While that outcome would likely be unsatisfying to space advocates, it could help them buy time to develop a more compelling argument for human spaceflight, one that goes beyond spinoffs and soft power to ways that get the public behind that ultimate goal of getting humanity into, and making use of, the solar system. From that, the plans and the necessary funding can start to fall into place—not without a lot of hard work on Capitol Hill and elsewhere, but at least on a better foundation.
The new NASA leadership appears to be laying the groundwork for major changes to the agency’s mission. “I know there are those who are skeptical that NASA can change in such a substantial way that we may be called upon to do,” deputy administrator Lori Garver said in a luncheon speech at AIAA Space 2009 on September 16. The agency, though, had changed significantly in the past, she noted, pointing to such things as bringing Russia into the space station program as examples.

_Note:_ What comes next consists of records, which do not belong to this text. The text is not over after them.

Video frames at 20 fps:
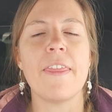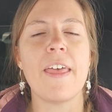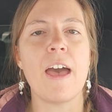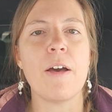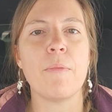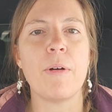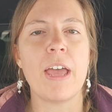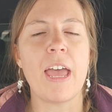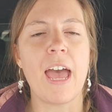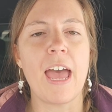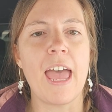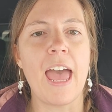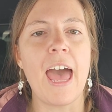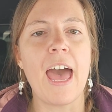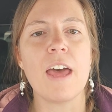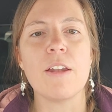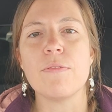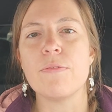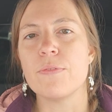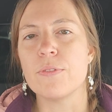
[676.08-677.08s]
that way I
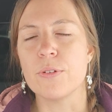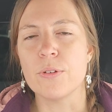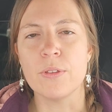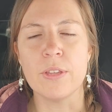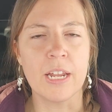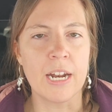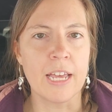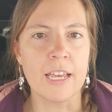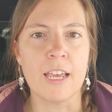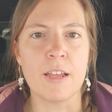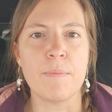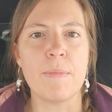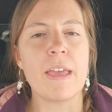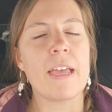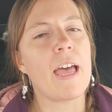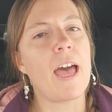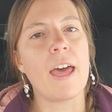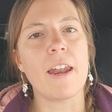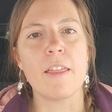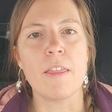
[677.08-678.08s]
had food that I could make
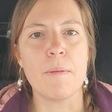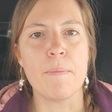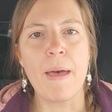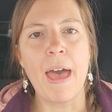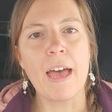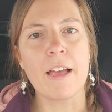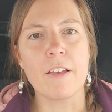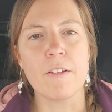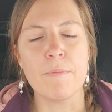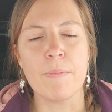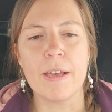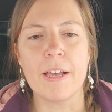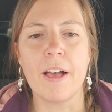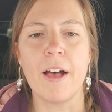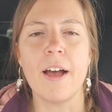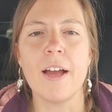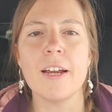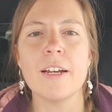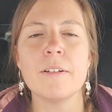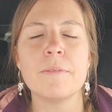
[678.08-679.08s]
out of the back of my
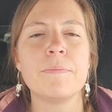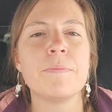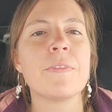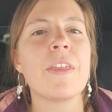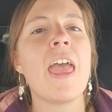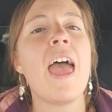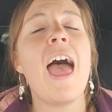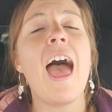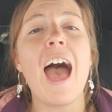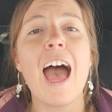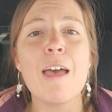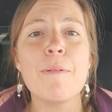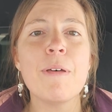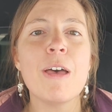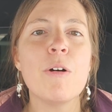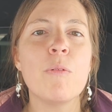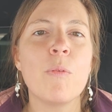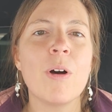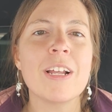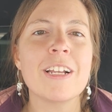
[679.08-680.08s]
car. I
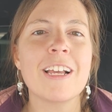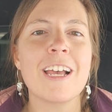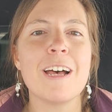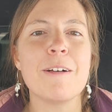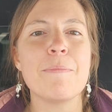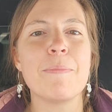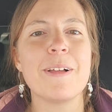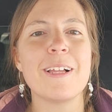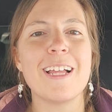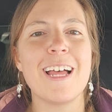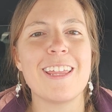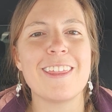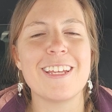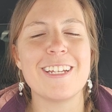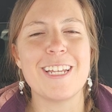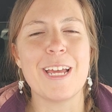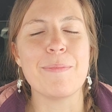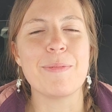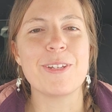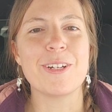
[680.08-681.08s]
met one couple on the
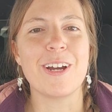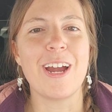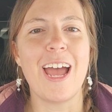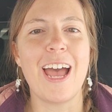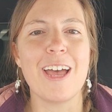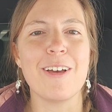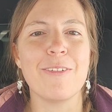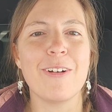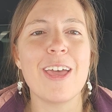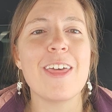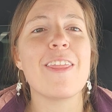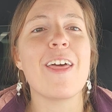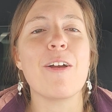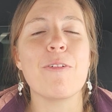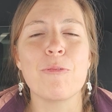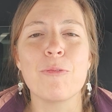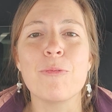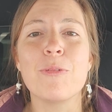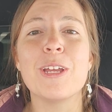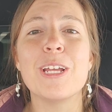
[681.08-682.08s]
Dempster Highway that
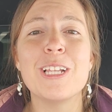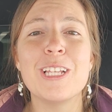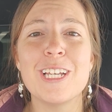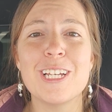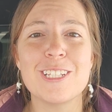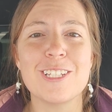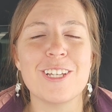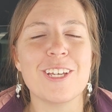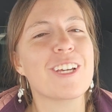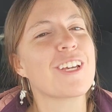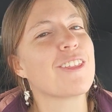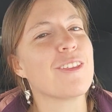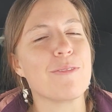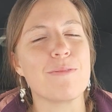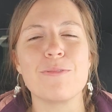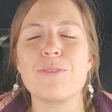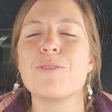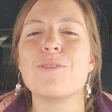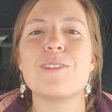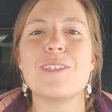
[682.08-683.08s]
really took the
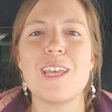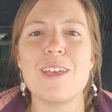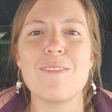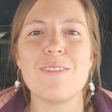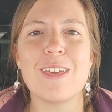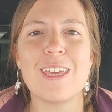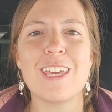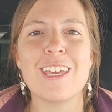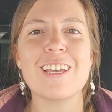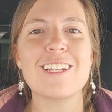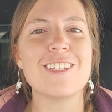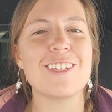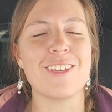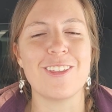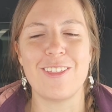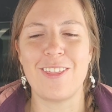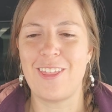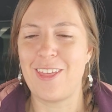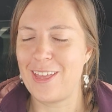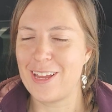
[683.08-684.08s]
food saving
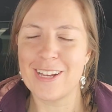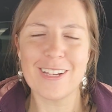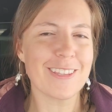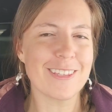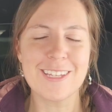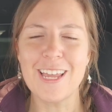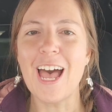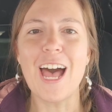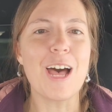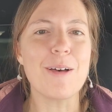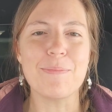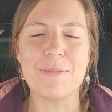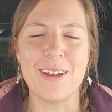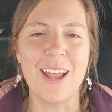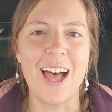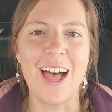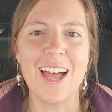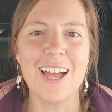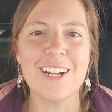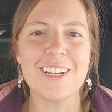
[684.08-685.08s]
to the top
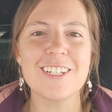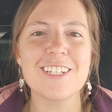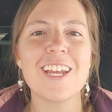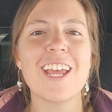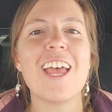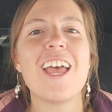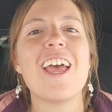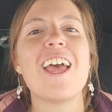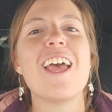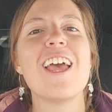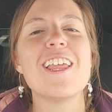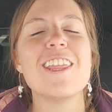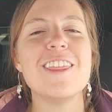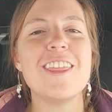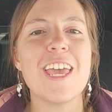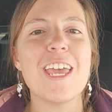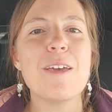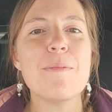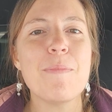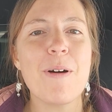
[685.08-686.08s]
notch.
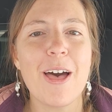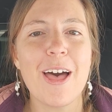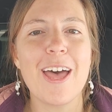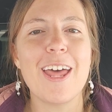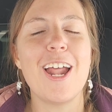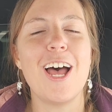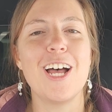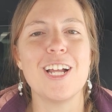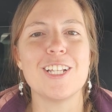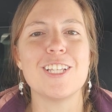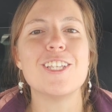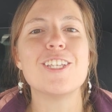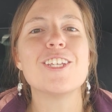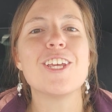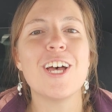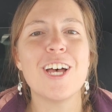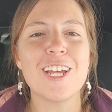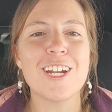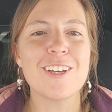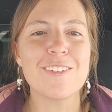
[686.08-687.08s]
They bought a
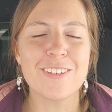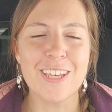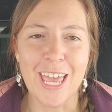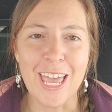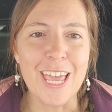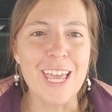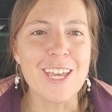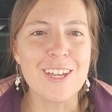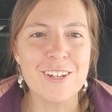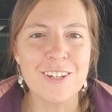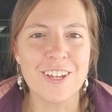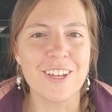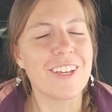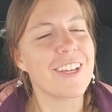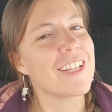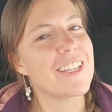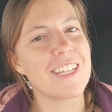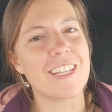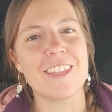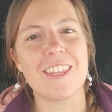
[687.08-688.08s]
ton of canned
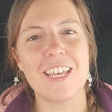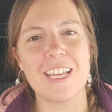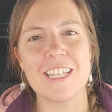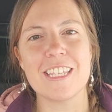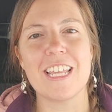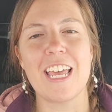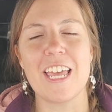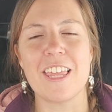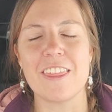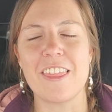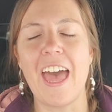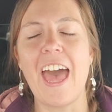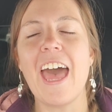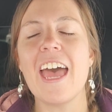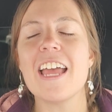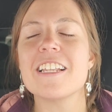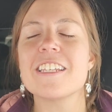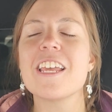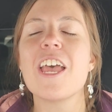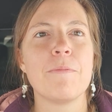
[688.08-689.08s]
goods and things like
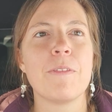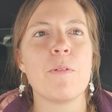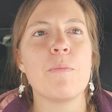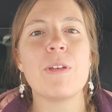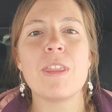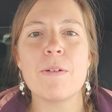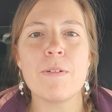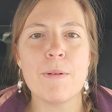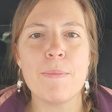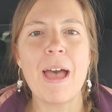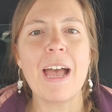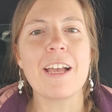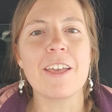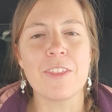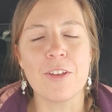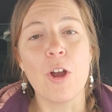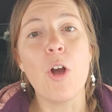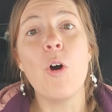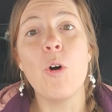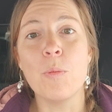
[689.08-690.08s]
that when they were back in
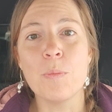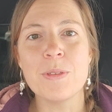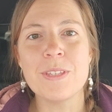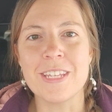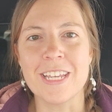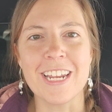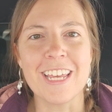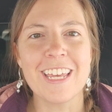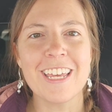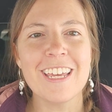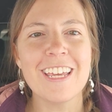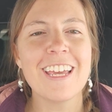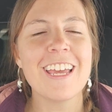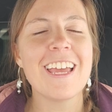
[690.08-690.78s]
their home city.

That change has some space advocates worried, since many of the examples she gave in her speech of interesting programs were outside of human spaceflight, such as an effort to develop aviation biofuels from algae and better tools to bring together and visualize Earth sciences data. However, there was a core message in her speech that provided an opportunity for human spaceflight advocates.
“To earn our trust from the taxpayers, we have to help create a better future, in my view, with programs that are aligned with both the short-term and the long-term national interests,” she said, “and then we have to better explain how we help those national interests with what we do and the value that we add with our missions.”
If NASA’s human spaceflight program is to survive, and thrive, its supporters would do well to take that message to heart: to better explain to the public, the White House, and Congress how it is aligned with national interests and provides “better value” (another phrase from her speech). To do so may require a shift from the tired old reasons of the past to new ones that put the space agency at the heart of a new mission to open up human spaceflight to a wider range of applications and a greater degree of relevance and importance to all.